Bölüm-41-

3.4K 219 27
                                    

Kitapla ilgili ya da aklınıza takılan sorularınızı buraya bırakabilirsiniz yanıtlamaya çalışacağım♡
Keyfili okumalar, seviliyorsunuz.

Elif'in ağzından

Okulun büyük bahçesine giriş yapmıştım. Girişte Nur'un arabasını gördüm.
Benden önce gelmiş bile. Gerçi bugün Cuma ve nöbetçide.
Umarım çok yorulmaz.
Ellerim cebimde merdivenlerini çıkacağım sırada birisi omzuma dokundu.
-afedersin.
Bu Melis'in sevgilisiydi.
Yanında da başka bir kız vardı. Gözlerimi ikisinde gezdirdim.

Yanındaki kızla gözlerimiz buluştuğunda bana gülümsediğini farkettim.

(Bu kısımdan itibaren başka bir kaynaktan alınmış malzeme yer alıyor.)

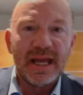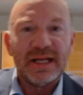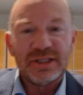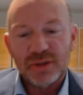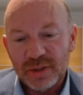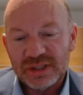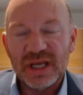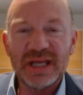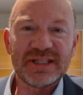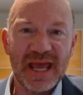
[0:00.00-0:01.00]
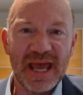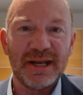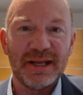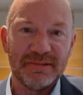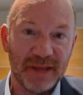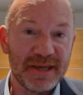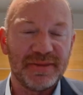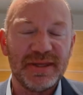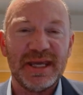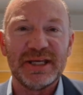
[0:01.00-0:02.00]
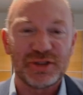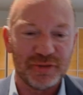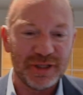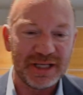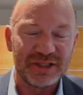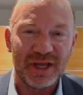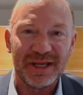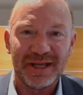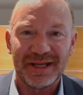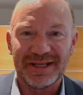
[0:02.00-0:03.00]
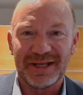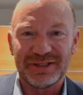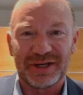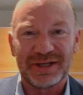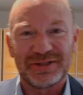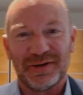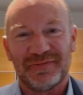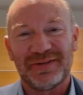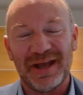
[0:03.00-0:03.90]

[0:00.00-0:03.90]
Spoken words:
Yeah, so it's had a lengthy history, as you can sort of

Bakışlarımı değiştirip konuşmaları için bekledim.
-Sen Melis'in sınıfındaydın değil mi?
-evet.
-ona dışarda beklediğimizi söylermisin?
-söylerim.
-teşekkürler.
Giderken bana bakıp gülüşmeleri tuhaftı.
Kafamı merdivenlere çevirip yukarı çıktım.
Koridorda kahvesini içen Nur'u gördüğümde suratıma kocaman bir gülümseme yerleşti.

Yanına yaklaşıp;
-Günaydın Nur hocam.
Dedim.
Başını bana çevirip dişlerini göstererek güldü.
-Sana da günaydın Elifçim.
Onun yanından ayrılıp sınıfa girdim.
-Melis, arkadaşın seni çağırıyor dışarıdaymış.
-hıı anladım. Tamam.
Sırasında hızlıca kalkıp koşarak sınıftan çıktı.

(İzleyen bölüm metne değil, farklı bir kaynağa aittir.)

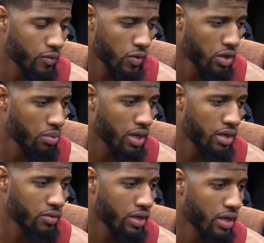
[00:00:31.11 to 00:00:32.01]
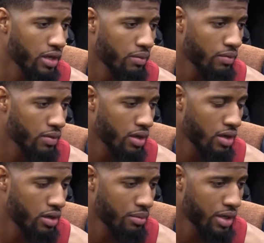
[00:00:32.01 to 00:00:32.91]
Really proud of Rakeem
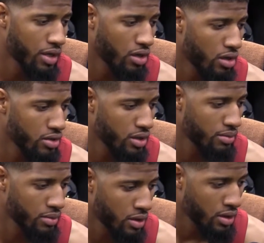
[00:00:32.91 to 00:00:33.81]
being called up.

Kitaplarımı çıkarıp sıraya oturdum. Telefondan saate baktığımda zilin çalmasına iki dakika kaldığını gördüm. Birde Mete'den mesaj vardı tabi. Hastalandığını söyledi. Ona mesaj yazıp telefonu sessize alıp kapattım.
Sırtımı sıraya yaslayıp beklemeye başladım.
Herkes sınıfa toplandıktan sonra ders başlamış oldu.
Öğleden sonra, kitap okumakla ilgili bir seminer olacağı duyuruldu. Çoğu kişi dersler kaynadı diye seviniyordu.
Fakat Nur'a olan dersimizden bir saat kaynıyordu.
Buna biraz üzülmüştüm fakat bizimle Yeşim hoca ve kendisinin geleceğini duyunca sevinmiştim.

Öğlen yemeğinden sonra müdür bizim sınıf, bir büyük sınıfımız ve Yeşim hocanın sınıfını bahçede topladı.
Gelen otobüslere bindik.
Şansıma Nur benimle aynı otobüste olacaktı.
Herkesi bindiriyordu. Bende içeri geçip ikili koltuklardan birine oturdum.
Cam kenarına geçip beklemeye başladım. Yağmurun yağdığını farkettim.
Melis otobüse geçip yanıma oturdu.
-benimkinin sınıfıda geliyor!
Başımı salladım.
Beni dirseğiyle dürtüp karşıya baktı.
-işte geliyor.
Sevgilisi ve arkadaşı arkamızdaki yere oturdular.

Nur arabaya binip gözlerini gezdirdi.
-Herkes oturdu mu. Rahat mısınız?
Birkaç kişi olumlu anlamda mırıltılar çıkardı.
-peki o halde gidebiliriz.
Yerine oturacağı sırada bana baktı. Tebessüm edip tekli koltuğa oturdu.
-hocam!
-efendim?
-benim miğdem çok bulanır arabada.
-niye söylemedin baştan. Gel buraya geç şimdi yer ayarlamayalım birdaha.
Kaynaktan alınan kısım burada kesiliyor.